- Work to complete: Return the lines beginning at the one that contains "[3:57.40-3:58.40]" and running to the end of the records, exactly and with nothing else. Omit pictures.

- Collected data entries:
────
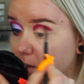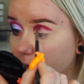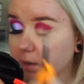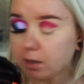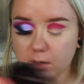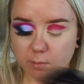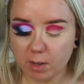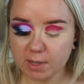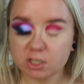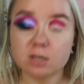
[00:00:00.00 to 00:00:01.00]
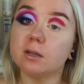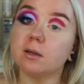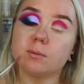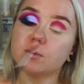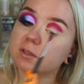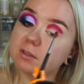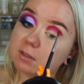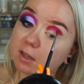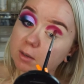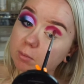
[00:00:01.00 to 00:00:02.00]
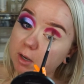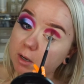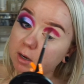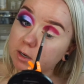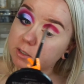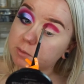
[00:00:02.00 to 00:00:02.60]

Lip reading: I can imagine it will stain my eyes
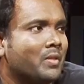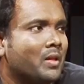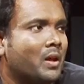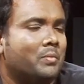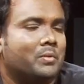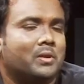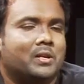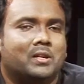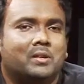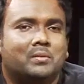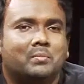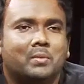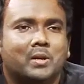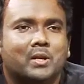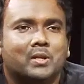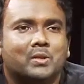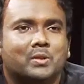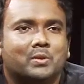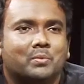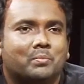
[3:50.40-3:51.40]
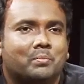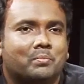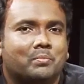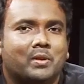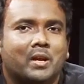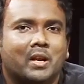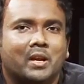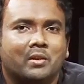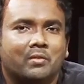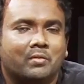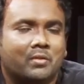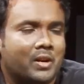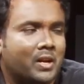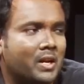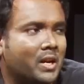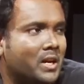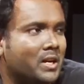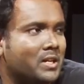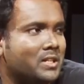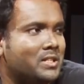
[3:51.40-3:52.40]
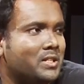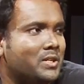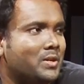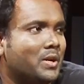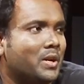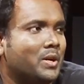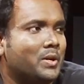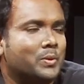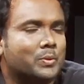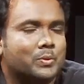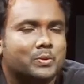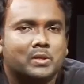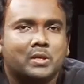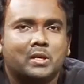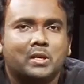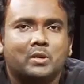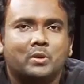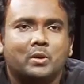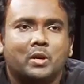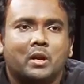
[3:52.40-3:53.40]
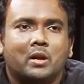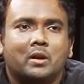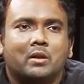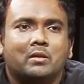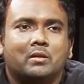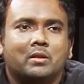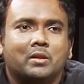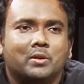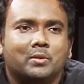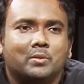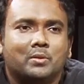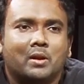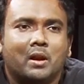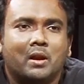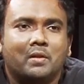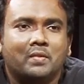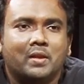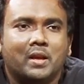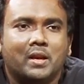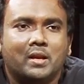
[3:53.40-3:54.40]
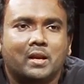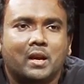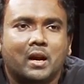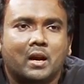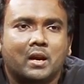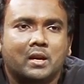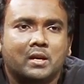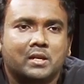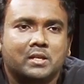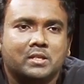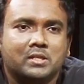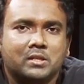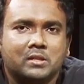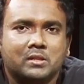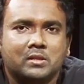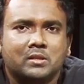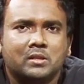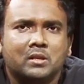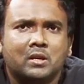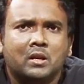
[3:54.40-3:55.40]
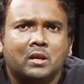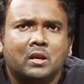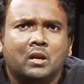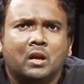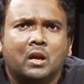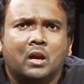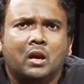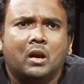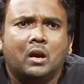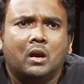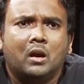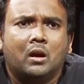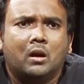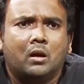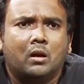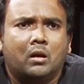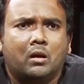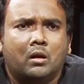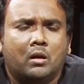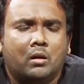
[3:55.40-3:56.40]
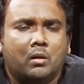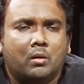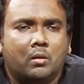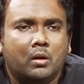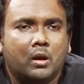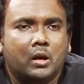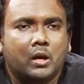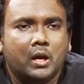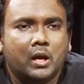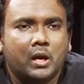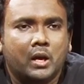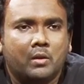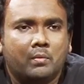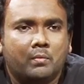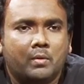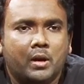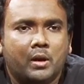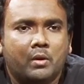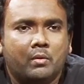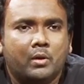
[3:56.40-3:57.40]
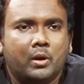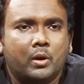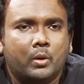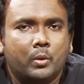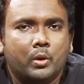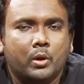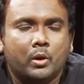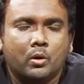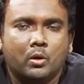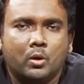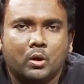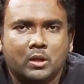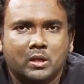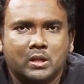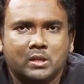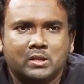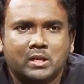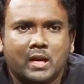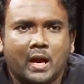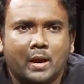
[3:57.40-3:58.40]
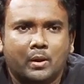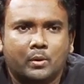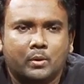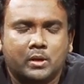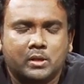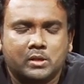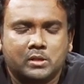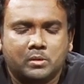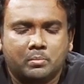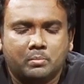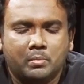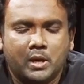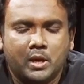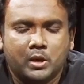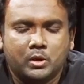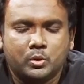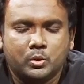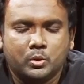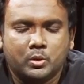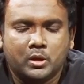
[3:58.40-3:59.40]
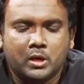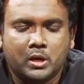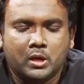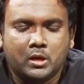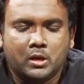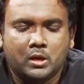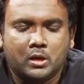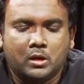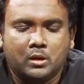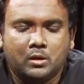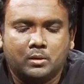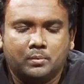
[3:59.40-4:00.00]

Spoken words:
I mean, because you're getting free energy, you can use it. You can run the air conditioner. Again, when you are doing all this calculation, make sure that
────
- Exercise answer:
[3:57.40-3:58.40]
[3:58.40-3:59.40]
[3:59.40-4:00.00]

Spoken words:
I mean, because you're getting free energy, you can use it. You can run the air conditioner. Again, when you are doing all this calculation, make sure that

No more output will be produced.